On se demande vraiment si le couple de scénaristes ne pensait déjà pas au Seigneur des anneaux  en nous proposant un récit ample qui s’articule autour de plusieurs personnages dont on suivra à un moment ou à un autre les pérégrinations. Car Fantômes contre fantômes ne raconte pas une seule histoire, mais met en scène plusieurs récits qui permettent au metteur en scène de varier les genres durant le film. Les différentes histoires finiront par se rejoindre le plus naturellement du monde autour de la figure d’un serial killer revenu du monde des morts et qui depuis le début agit sur la destinée de chacun des héros du film. Le long métrage est à la fois un drame quand il évoque le deuil, un film fantastique gothique avec son ouverture, et une comédie avec ses revenants qui hantent les maisons sur commande et qui semblent tout droit sortir de SOS Fantômes. Jackson a conçu son film comme une carte de visite pour montrer ses qualités de conteur avec un scénario complexe qui reste toujours intelligible pour le spectateur. Mais le réalisateur de Nouvelle-Zélande ne s’arrête pas là et va proposer un festin visuel pour illustrer son histoire avec de nombreux effets spéciaux qui étaient très impressionnants pour l’époque.

Que l’on aime ou pas le cinéma de Peter Jackson, sa mise en scène basée sur le mouvement révolutionne les années 90. À l’instar de Sam Raimi, son cinéma se rapproche des films d’animation dans sa manière de s’affranchir des limites spatiales avec une caméra qui navigue dans les décors. Bien aidé par un montage parfois elliptique, le réalisateur n’hésite pas à recadrer plusieurs fois dans le même plan et multiplie les angles de vue en plongée ou en contre-plongée.  Il n’y a jamais vraiment de repos pour le spectateur. Lorsqu’il se décide à faire durer ses plans, il conçoit alors sa mise en scène comme un ballet où la caméra se déplace en même temps que les acteurs pour happer le spectateur. Sa réalisation fonctionne sur le mouvement et rompt avec la mise en scène à la John Carpenter où chaque plan doit avoir un sens et renseigner le spectateur. Jackson s'appuie sur une succession d’images, le plan n’a plus de sens car c’est le rythme qui compte au final. Grâce à cette approche, Jackson tourne vite. Ce type de mise en scène lui a permis de faire une trilogie de l’envergure du Seigneur des anneaux sur un temps relativement court.

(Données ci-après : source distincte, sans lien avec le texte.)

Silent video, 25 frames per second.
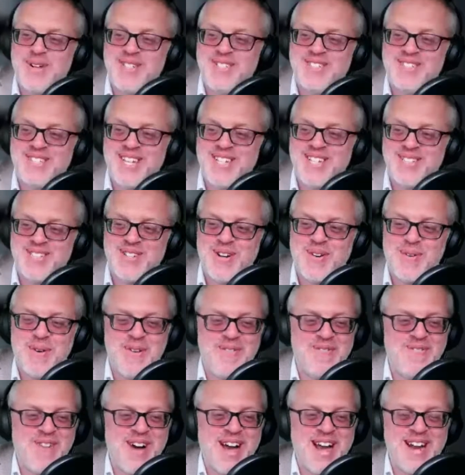say so. We'll
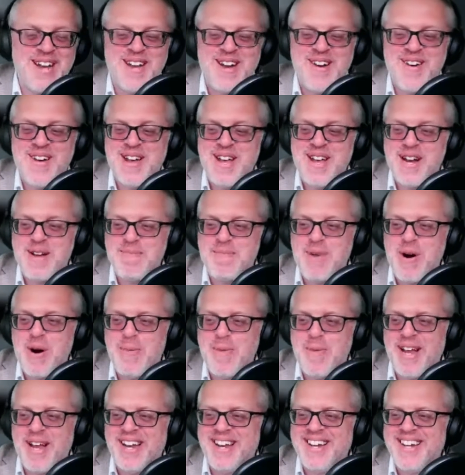find out in a
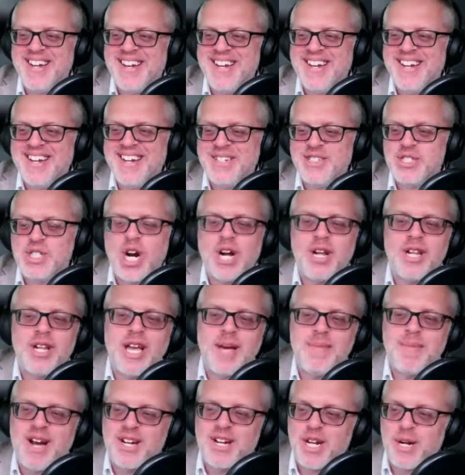moment. Charlie,
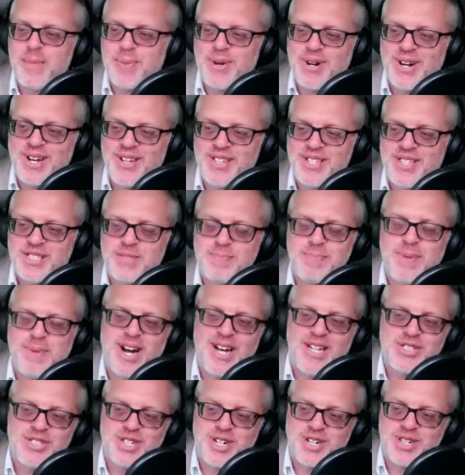I'm not going to put on the
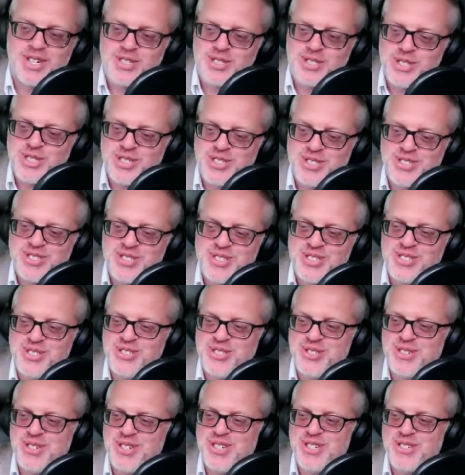spot. Charles just
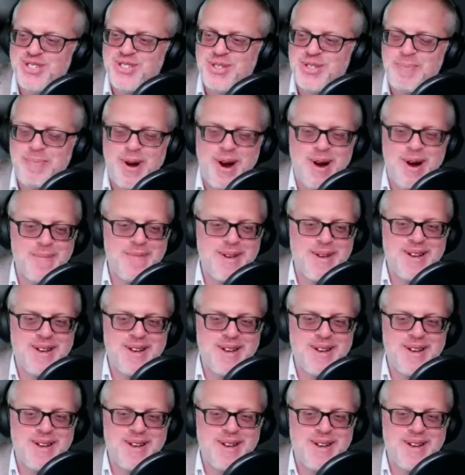joined his department.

Même si j’aime beaucoup Fantômes contre fantômes, j’ai été néanmoins frappé en le revoyant par le décalage entre une excellente histoire et une mise en scène en mode train fantôme qui abuse des effets spéciaux qui surgissent littéralement de partout. Une réalisation plus posée avec une volonté moins affirmée de montrer un savoir-faire technique aurait permis au film d’être moins marqué dans le temps. Pour autant, grâce à son scénario et des séquences vraiment touchantes où il s’appuie sur ses comédiens, le film ne semble pas aussi désincarné que sa trilogie du Hobbit. C’est à ce titre que je vous invite donc à revoir ce long-métrage qui n’est pas le connu de son metteur en scène, mais qui pourtant s’avère au final l’une de ses œuvres les plus attachantes.